The problem: Write every line below out again, exactly as given, but leave out the pictures.

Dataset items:
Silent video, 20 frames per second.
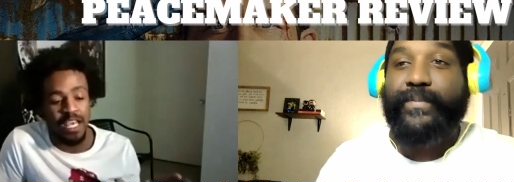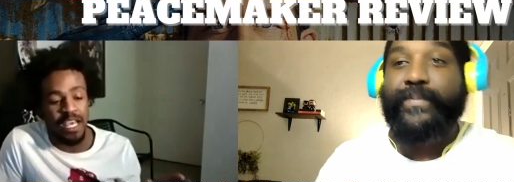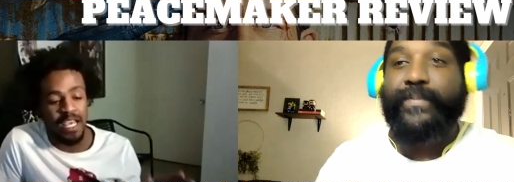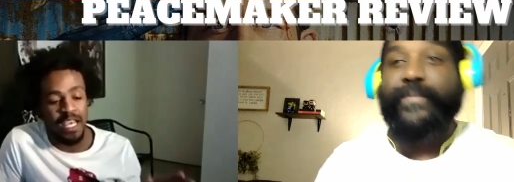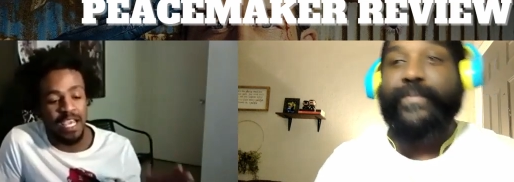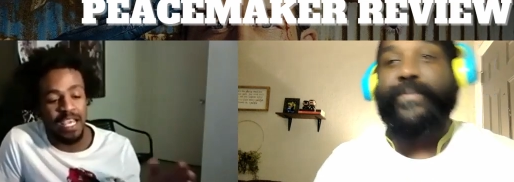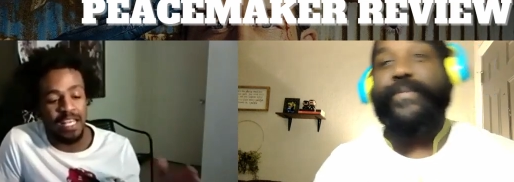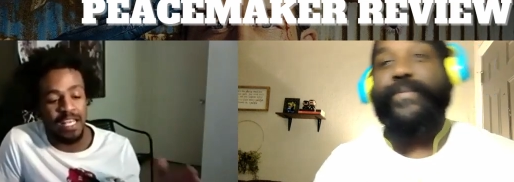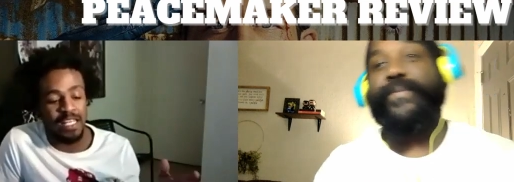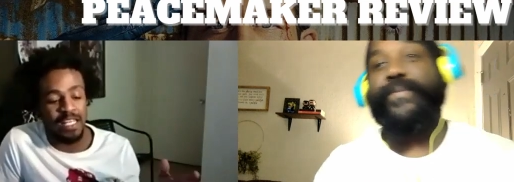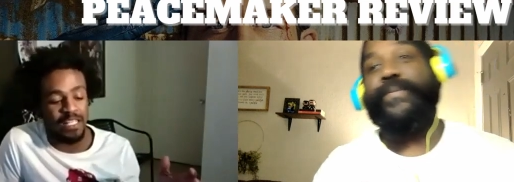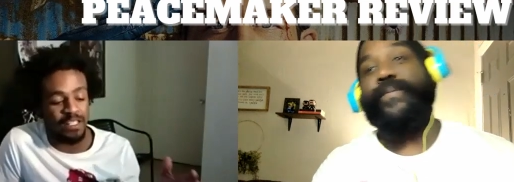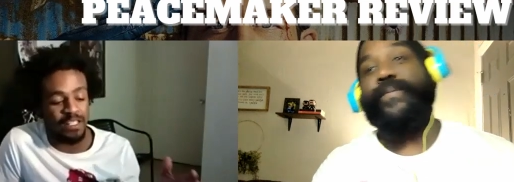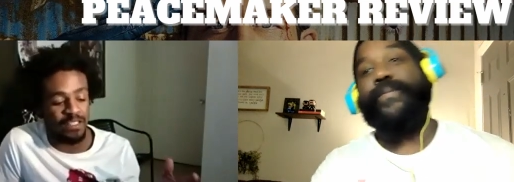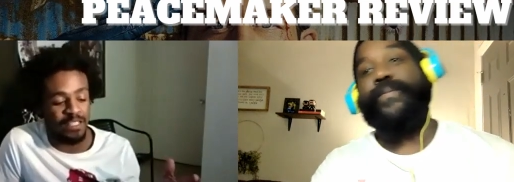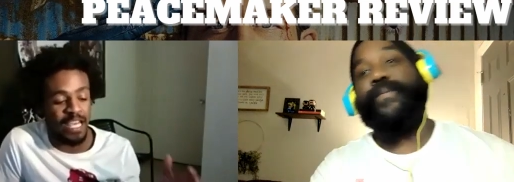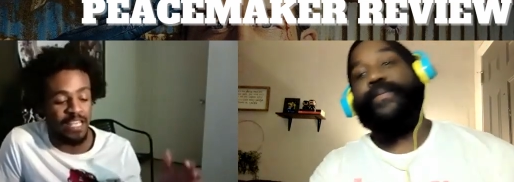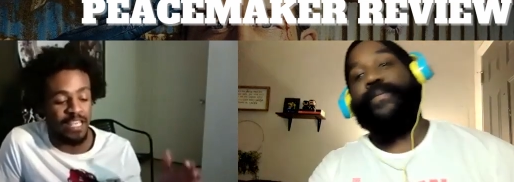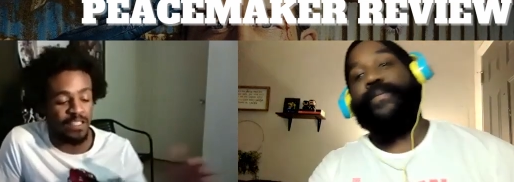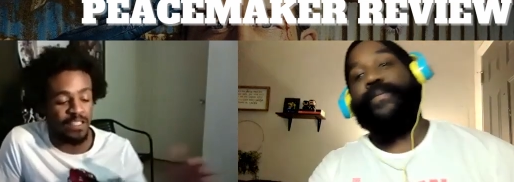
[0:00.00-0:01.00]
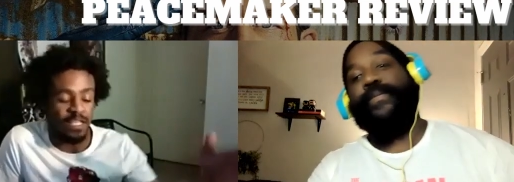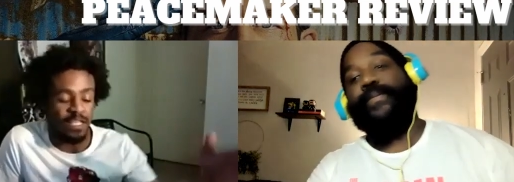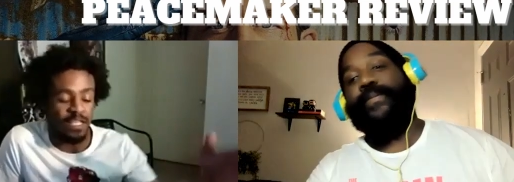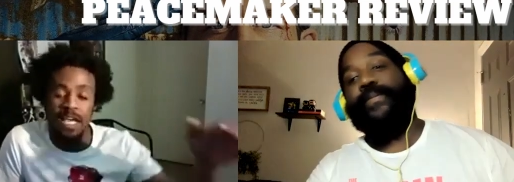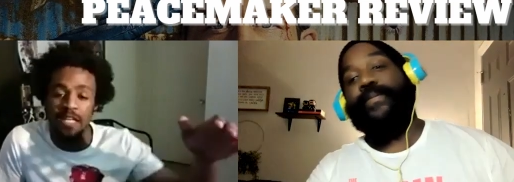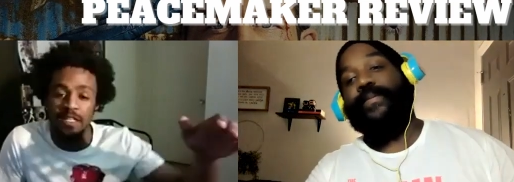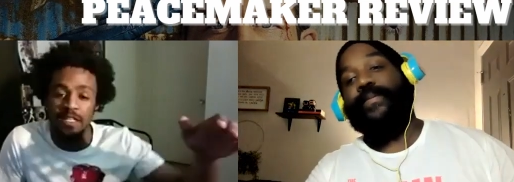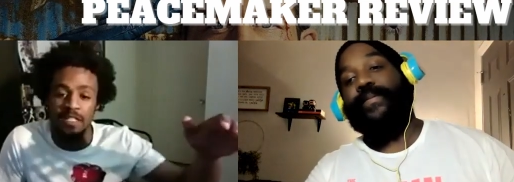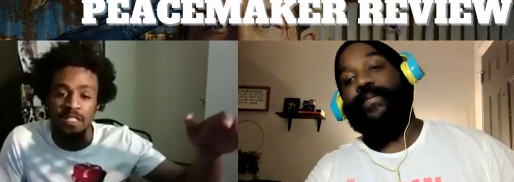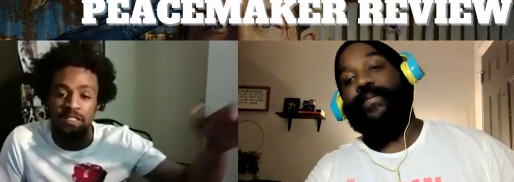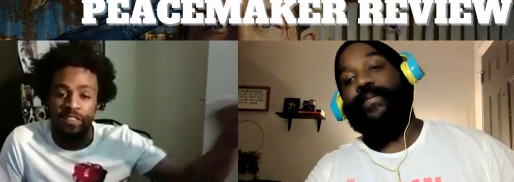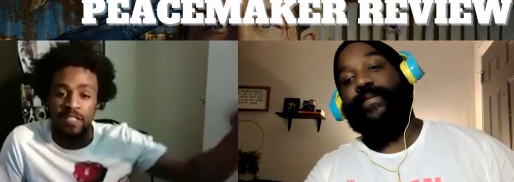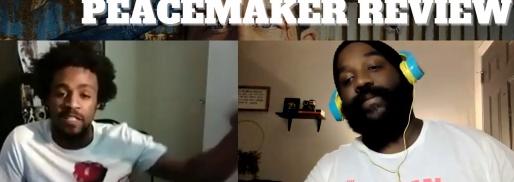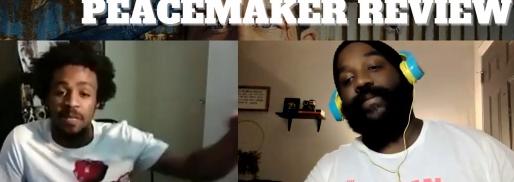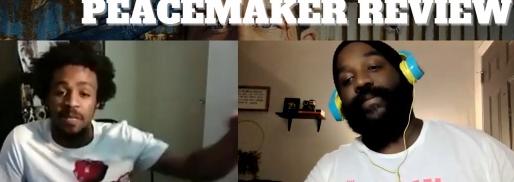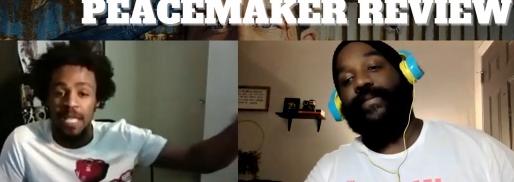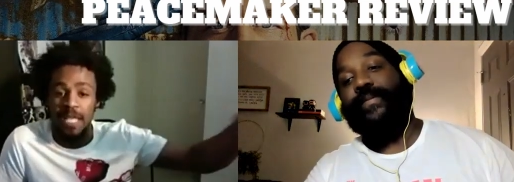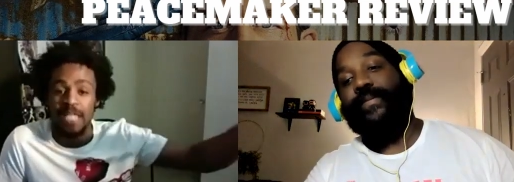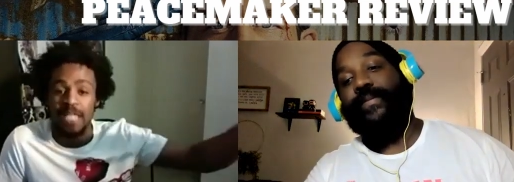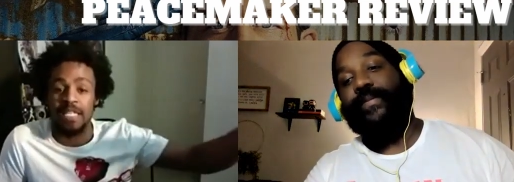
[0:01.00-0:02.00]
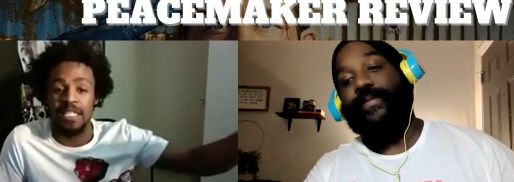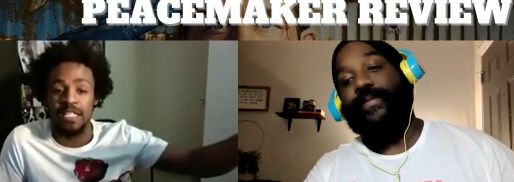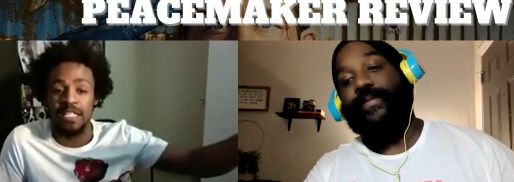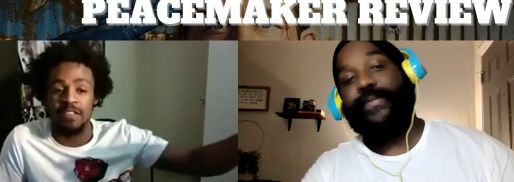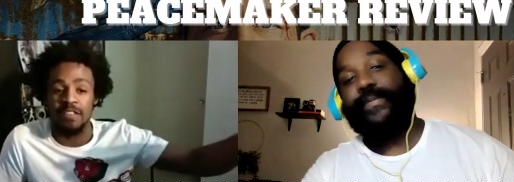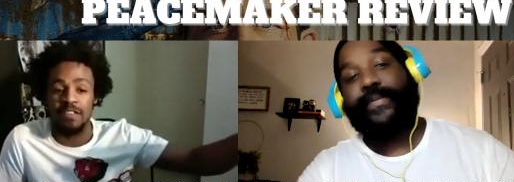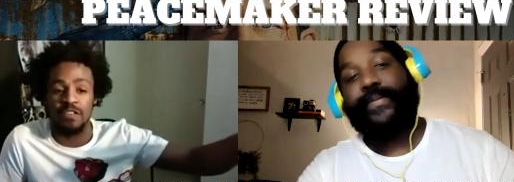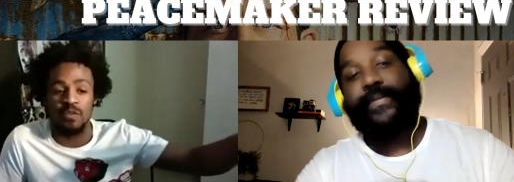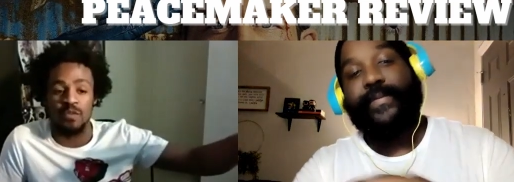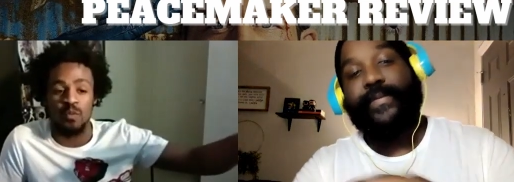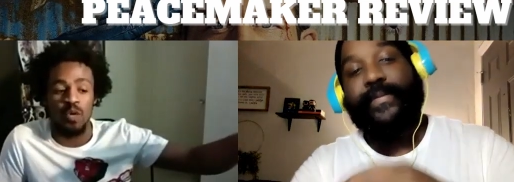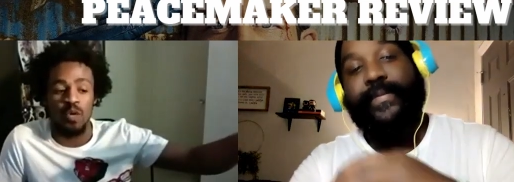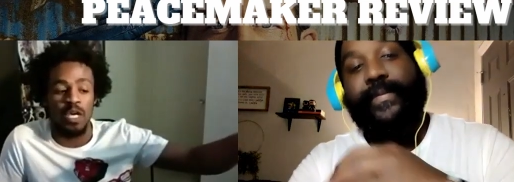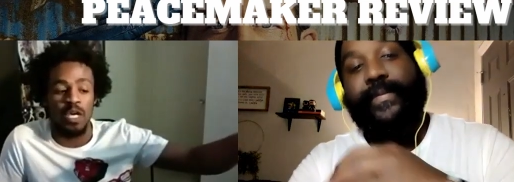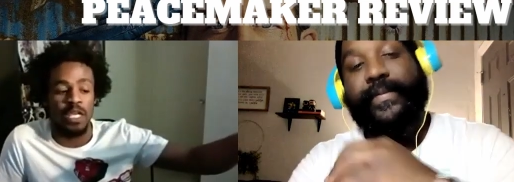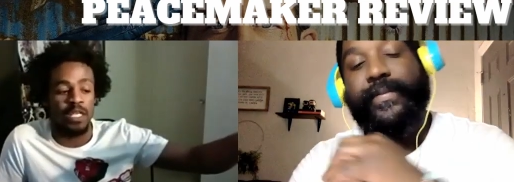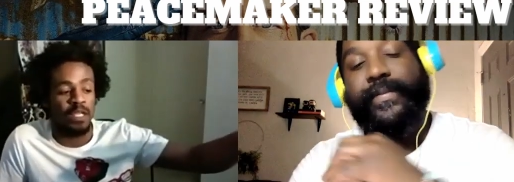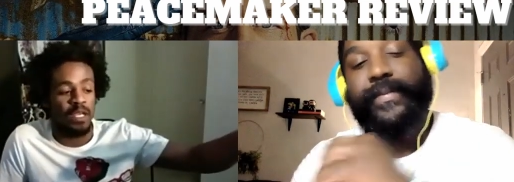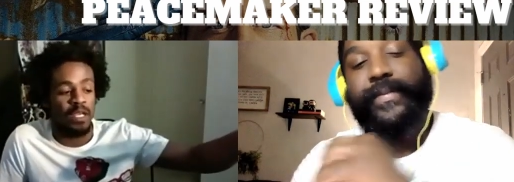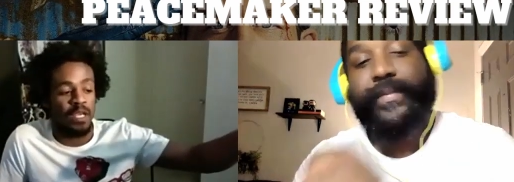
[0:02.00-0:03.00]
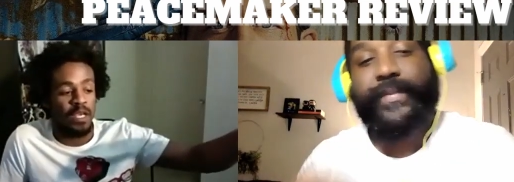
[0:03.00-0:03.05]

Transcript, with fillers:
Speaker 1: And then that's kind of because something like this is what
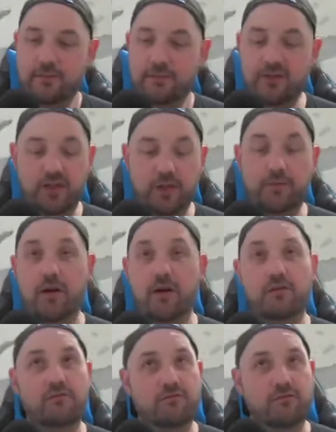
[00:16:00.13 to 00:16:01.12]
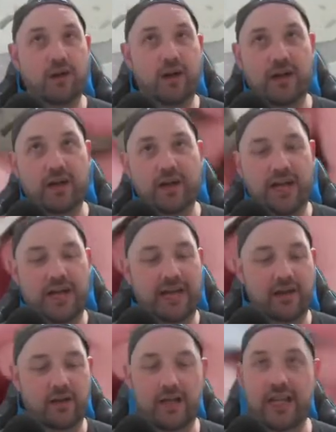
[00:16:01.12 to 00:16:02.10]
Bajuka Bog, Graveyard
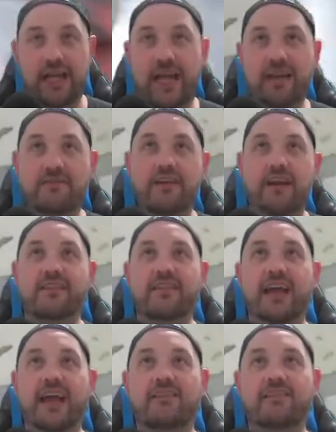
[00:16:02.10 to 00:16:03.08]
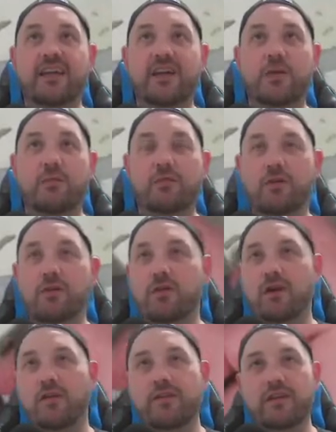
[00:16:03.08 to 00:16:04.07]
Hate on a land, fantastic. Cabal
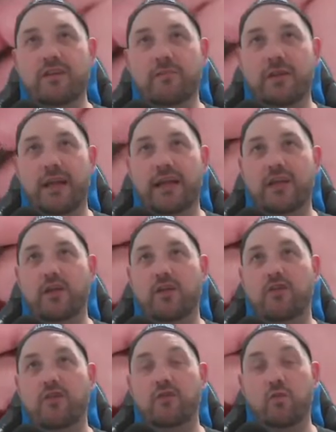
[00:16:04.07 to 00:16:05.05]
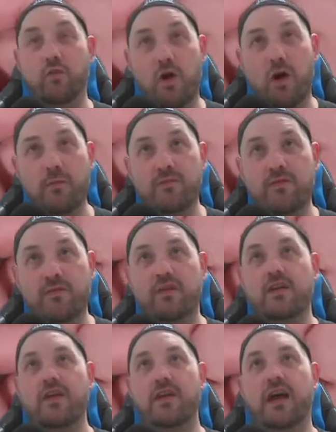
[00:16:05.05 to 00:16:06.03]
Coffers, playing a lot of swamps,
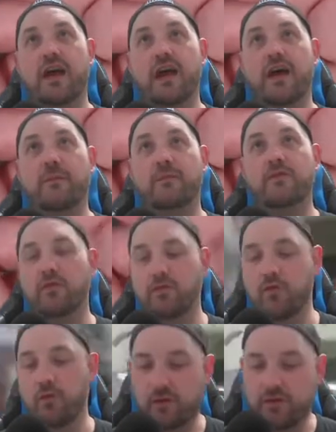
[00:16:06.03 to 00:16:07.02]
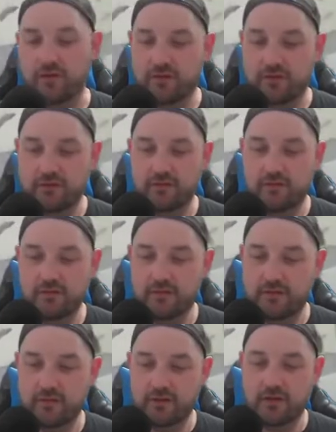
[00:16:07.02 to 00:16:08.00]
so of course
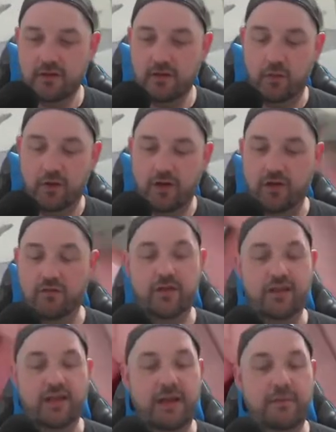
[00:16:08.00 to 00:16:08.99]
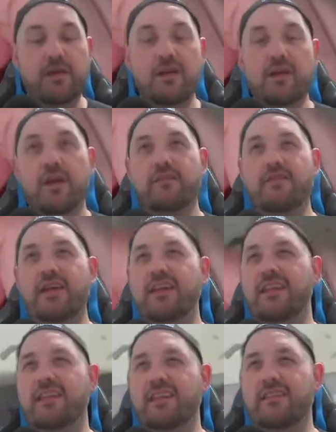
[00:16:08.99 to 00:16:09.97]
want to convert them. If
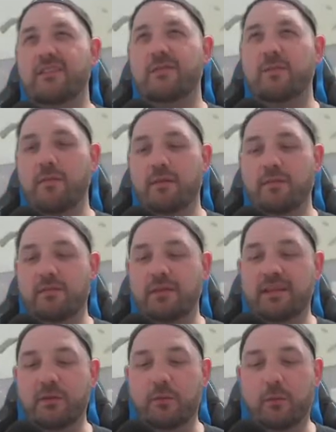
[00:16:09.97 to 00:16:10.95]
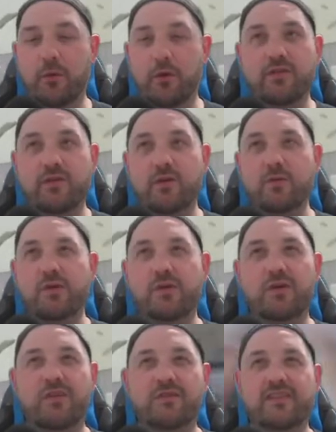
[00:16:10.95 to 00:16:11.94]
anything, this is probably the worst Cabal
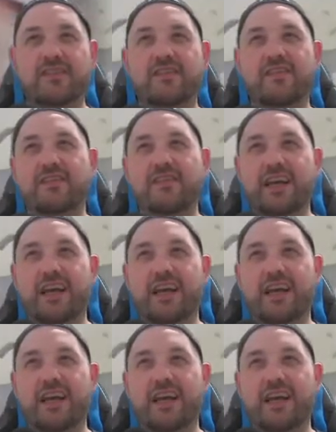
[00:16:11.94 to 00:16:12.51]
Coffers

Task result:
Silent video, 20 frames per second.
[0:00.00-0:01.00]
[0:01.00-0:02.00]
[0:02.00-0:03.00]
[0:03.00-0:03.05]

Transcript, with fillers:
Speaker 1: And then that's kind of because something like this is what
[00:16:00.13 to 00:16:01.12]
[00:16:01.12 to 00:16:02.10]
Bajuka Bog, Graveyard
[00:16:02.10 to 00:16:03.08]
[00:16:03.08 to 00:16:04.07]
Hate on a land, fantastic. Cabal
[00:16:04.07 to 00:16:05.05]
[00:16:05.05 to 00:16:06.03]
Coffers, playing a lot of swamps,
[00:16:06.03 to 00:16:07.02]
[00:16:07.02 to 00:16:08.00]
so of course
[00:16:08.00 to 00:16:08.99]
[00:16:08.99 to 00:16:09.97]
want to convert them. If
[00:16:09.97 to 00:16:10.95]
[00:16:10.95 to 00:16:11.94]
anything, this is probably the worst Cabal
[00:16:11.94 to 00:16:12.51]
Coffers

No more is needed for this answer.